#### [WHAT TO DO]
A faithful transcription of all the data, images excluded, is the required answer.

#### [SOURCE DATA]
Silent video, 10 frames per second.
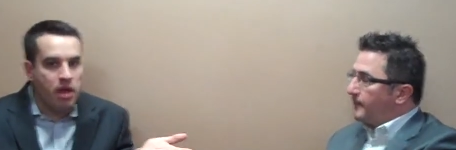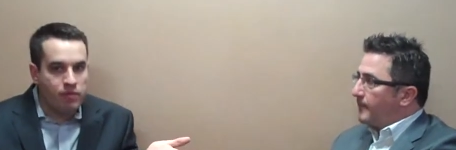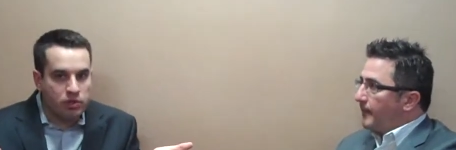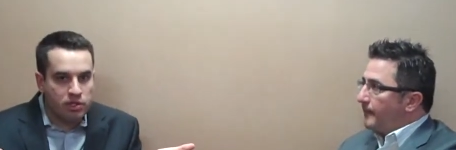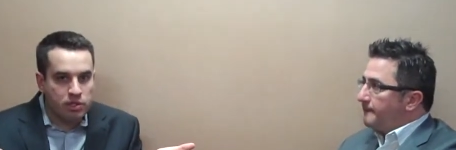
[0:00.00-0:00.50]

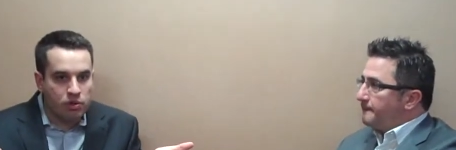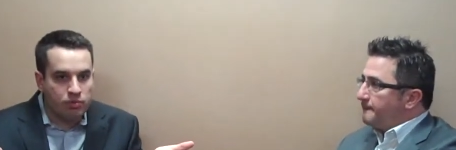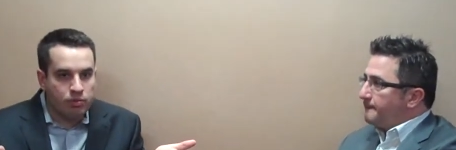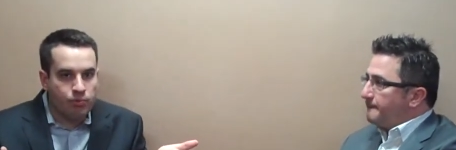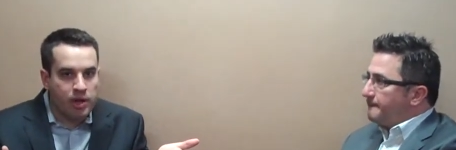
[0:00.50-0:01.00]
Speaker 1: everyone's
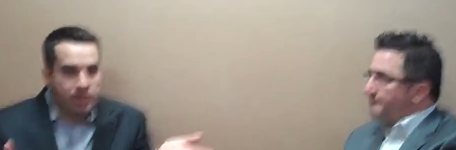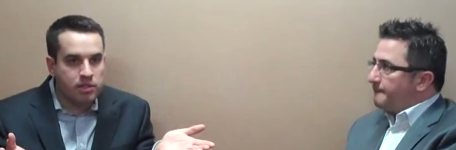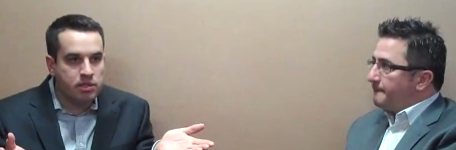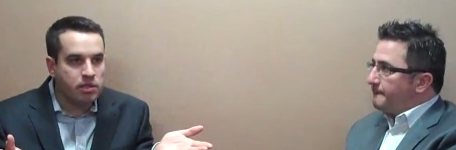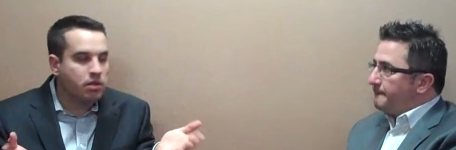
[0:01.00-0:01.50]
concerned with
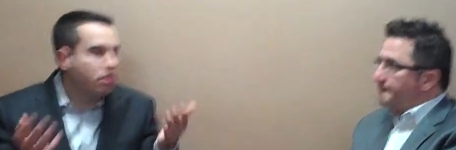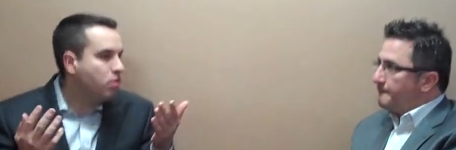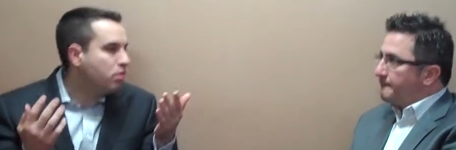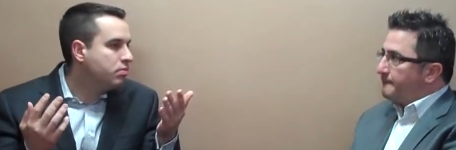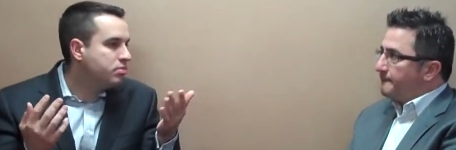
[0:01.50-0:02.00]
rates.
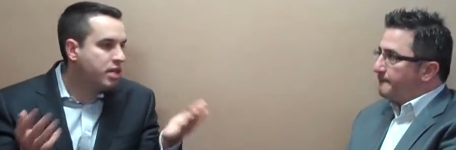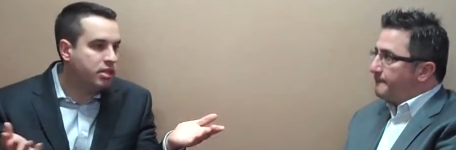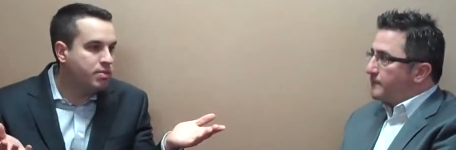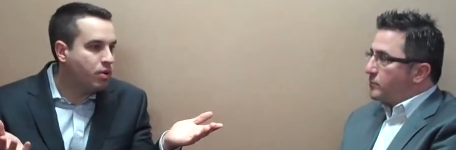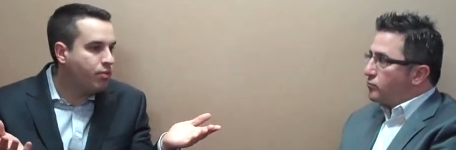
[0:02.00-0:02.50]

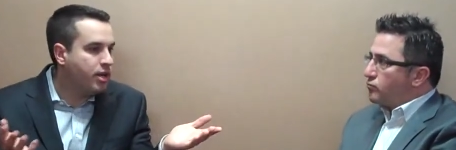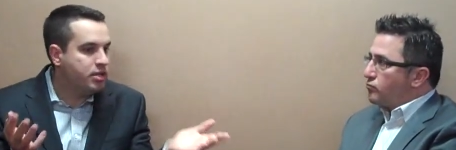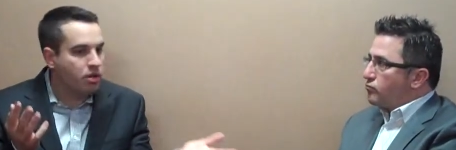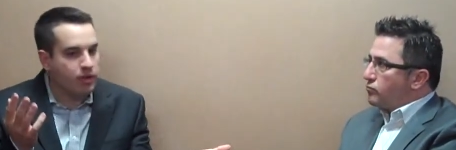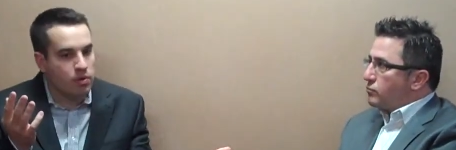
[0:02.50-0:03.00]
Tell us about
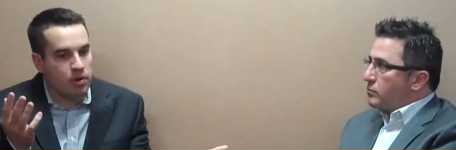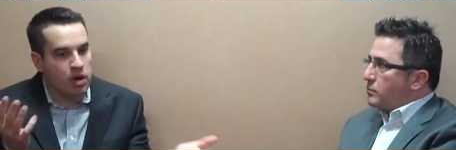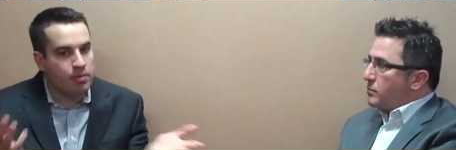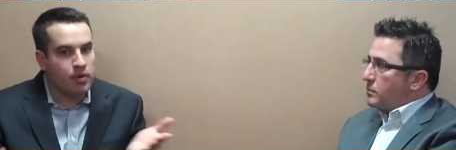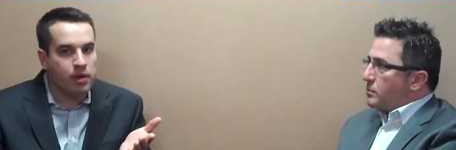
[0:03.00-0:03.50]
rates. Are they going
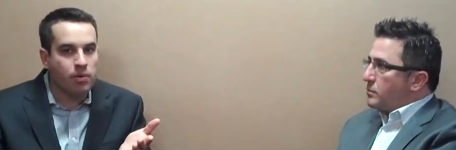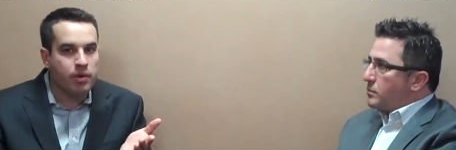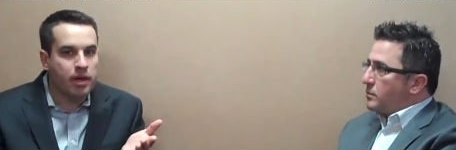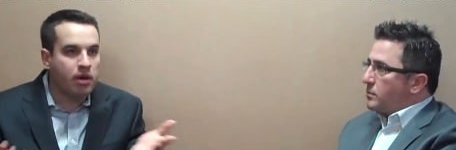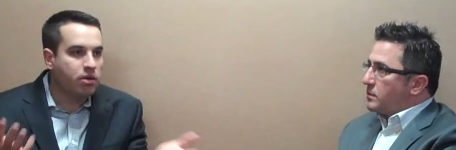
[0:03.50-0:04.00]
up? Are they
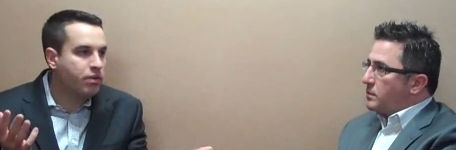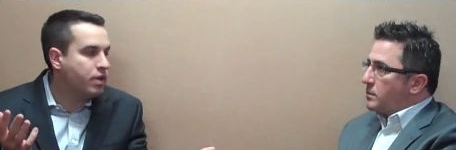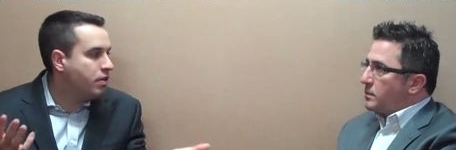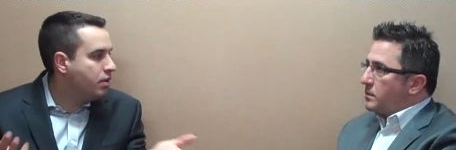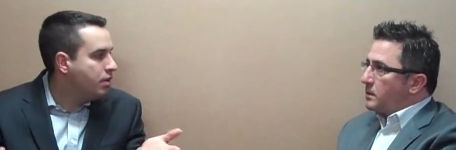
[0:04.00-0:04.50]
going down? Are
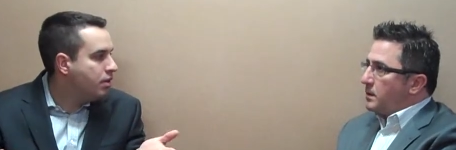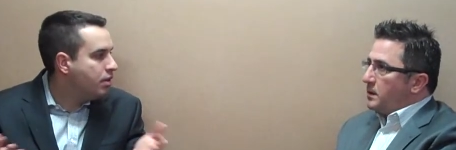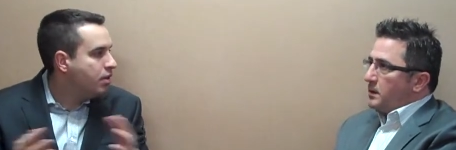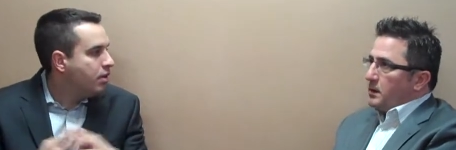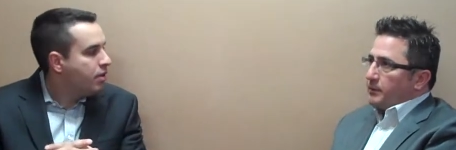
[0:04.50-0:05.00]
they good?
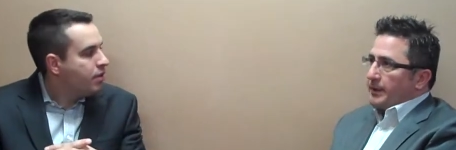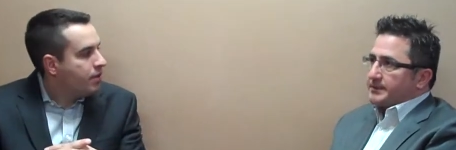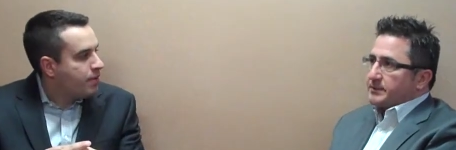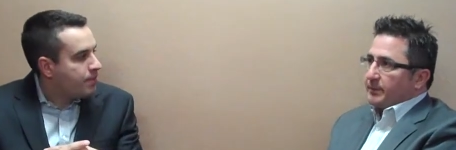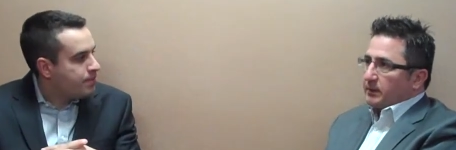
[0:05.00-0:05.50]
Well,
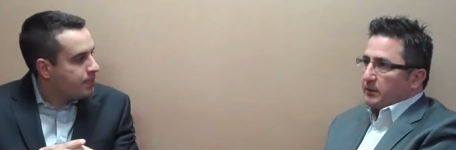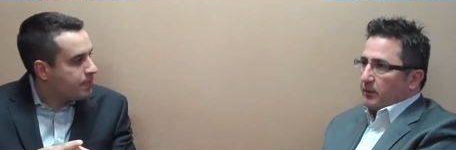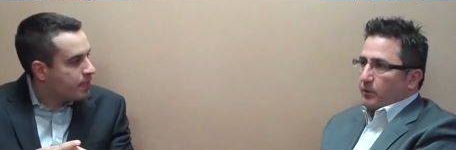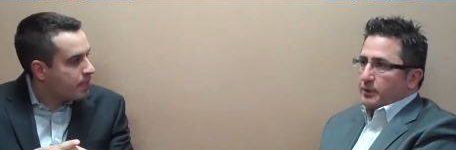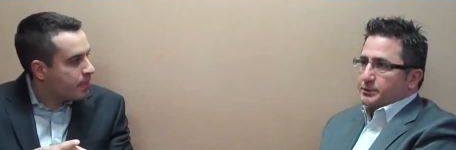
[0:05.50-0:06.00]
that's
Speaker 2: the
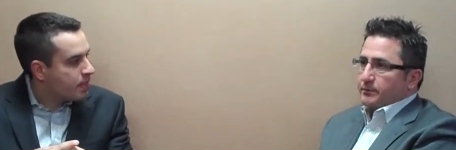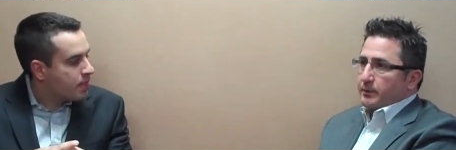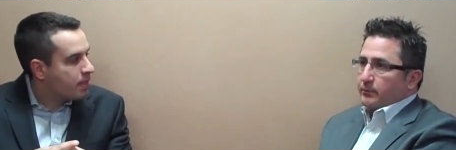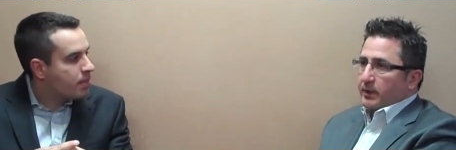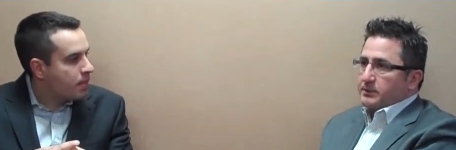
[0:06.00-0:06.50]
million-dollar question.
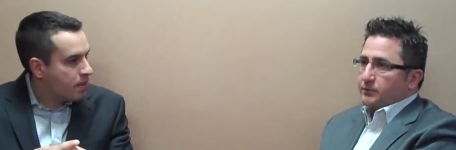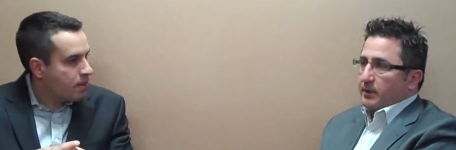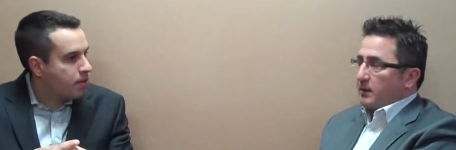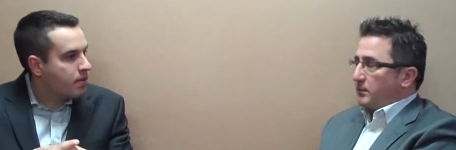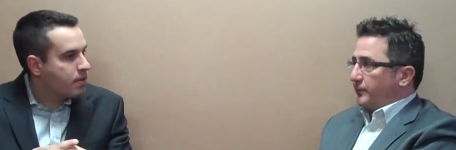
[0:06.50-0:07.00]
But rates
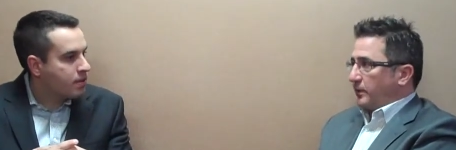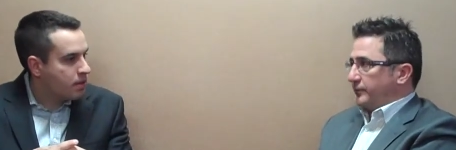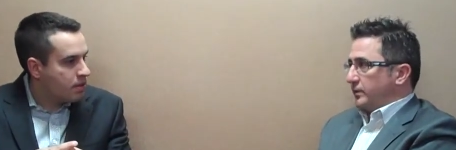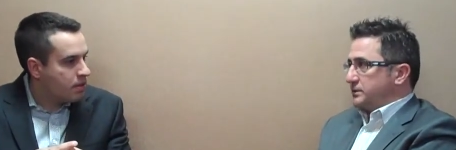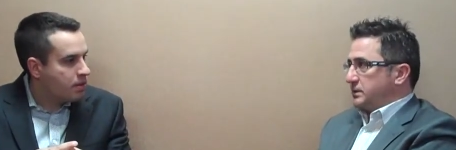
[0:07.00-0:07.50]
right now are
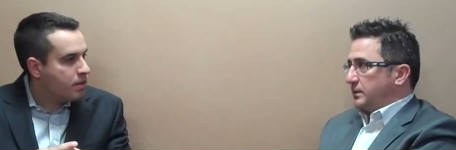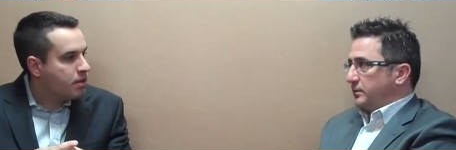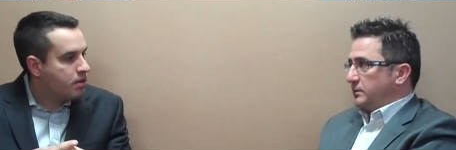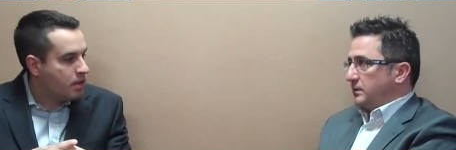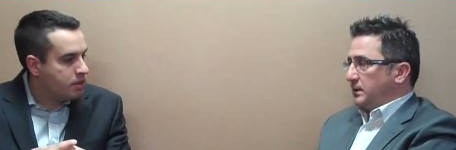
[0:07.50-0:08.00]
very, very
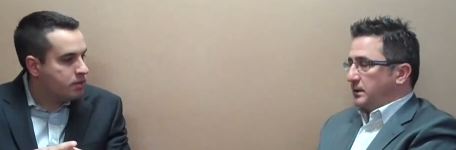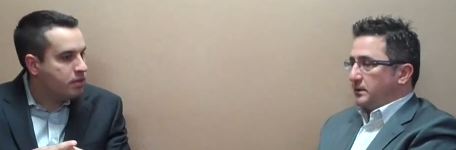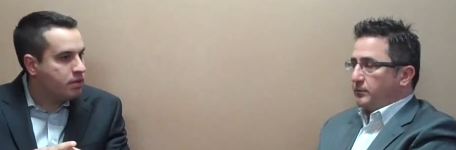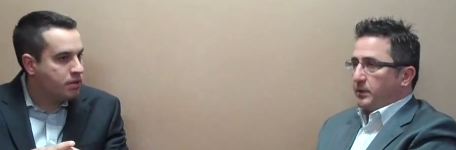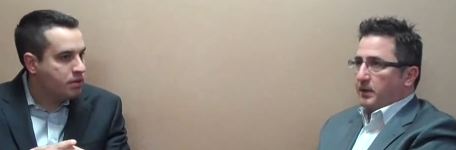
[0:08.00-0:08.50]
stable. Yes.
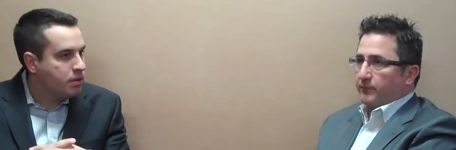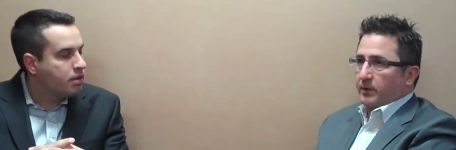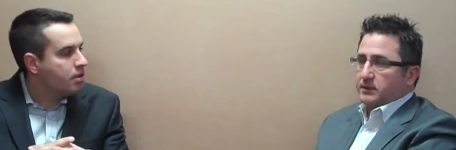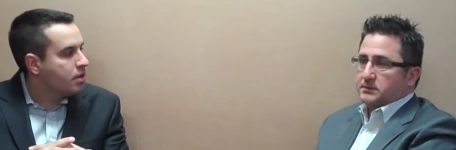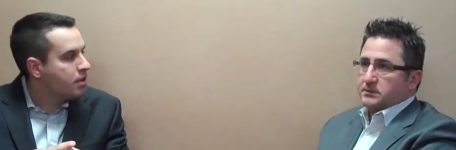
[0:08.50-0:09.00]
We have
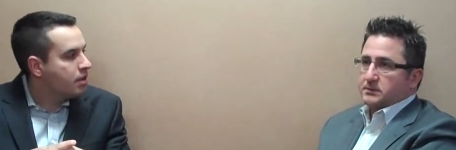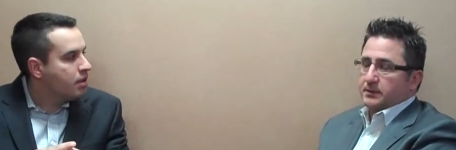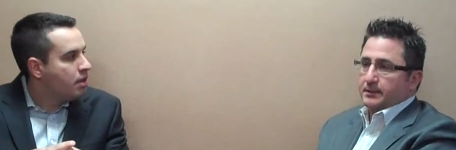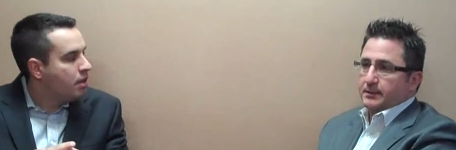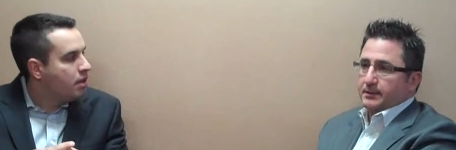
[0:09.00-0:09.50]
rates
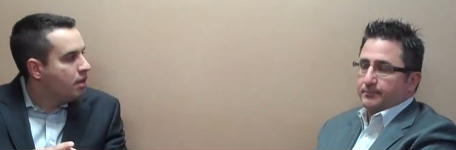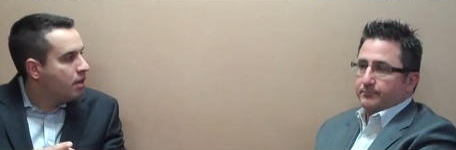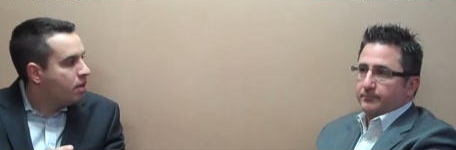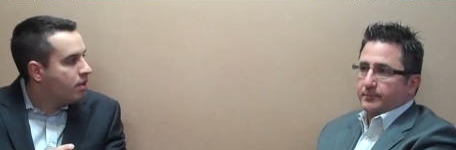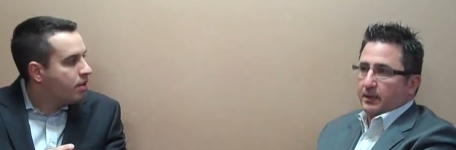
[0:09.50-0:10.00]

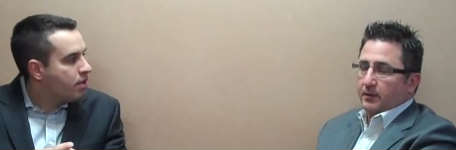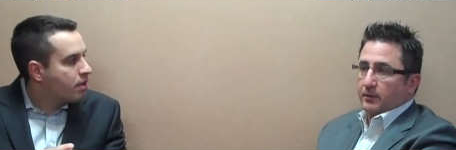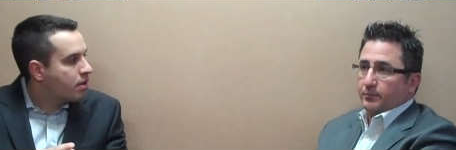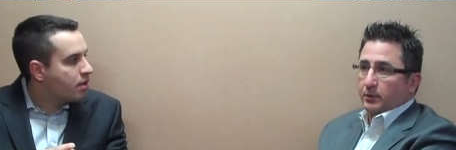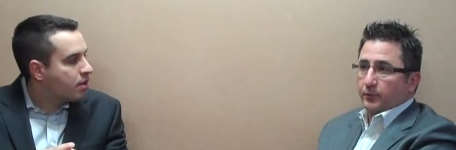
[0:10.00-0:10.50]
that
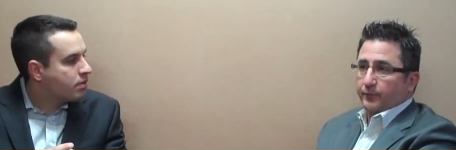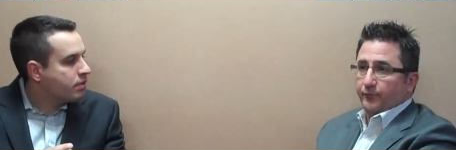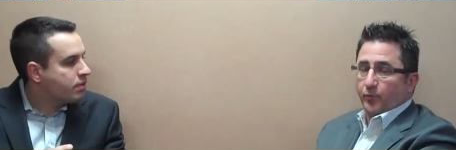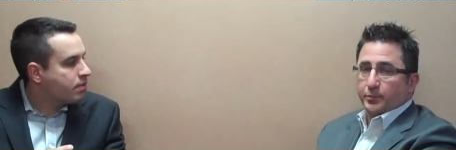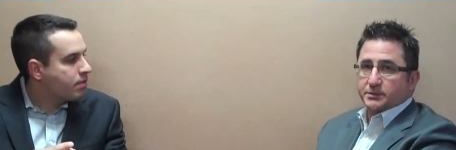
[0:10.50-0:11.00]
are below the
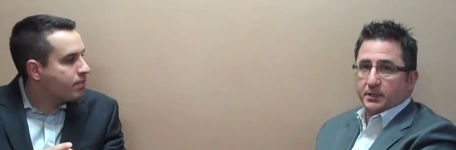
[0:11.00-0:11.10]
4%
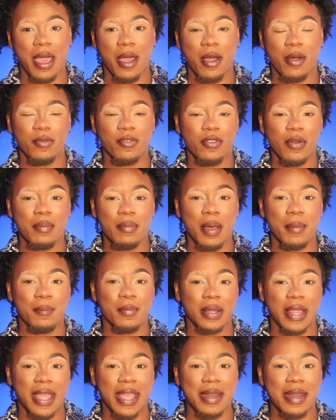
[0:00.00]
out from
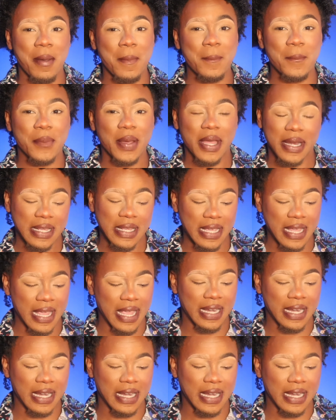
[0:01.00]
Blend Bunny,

#### [RESULT FOR THIS EXERCISE]
Silent video, 10 frames per second.
[0:00.00-0:00.50]

[0:00.50-0:01.00]
Speaker 1: everyone's
[0:01.00-0:01.50]
concerned with
[0:01.50-0:02.00]
rates.
[0:02.00-0:02.50]

[0:02.50-0:03.00]
Tell us about
[0:03.00-0:03.50]
rates. Are they going
[0:03.50-0:04.00]
up? Are they
[0:04.00-0:04.50]
going down? Are
[0:04.50-0:05.00]
they good?
[0:05.00-0:05.50]
Well,
[0:05.50-0:06.00]
that's
Speaker 2: the
[0:06.00-0:06.50]
million-dollar question.
[0:06.50-0:07.00]
But rates
[0:07.00-0:07.50]
right now are
[0:07.50-0:08.00]
very, very
[0:08.00-0:08.50]
stable. Yes.
[0:08.50-0:09.00]
We have
[0:09.00-0:09.50]
rates
[0:09.50-0:10.00]

[0:10.00-0:10.50]
that
[0:10.50-0:11.00]
are below the
[0:11.00-0:11.10]
4%
[0:00.00]
out from
[0:01.00]
Blend Bunny,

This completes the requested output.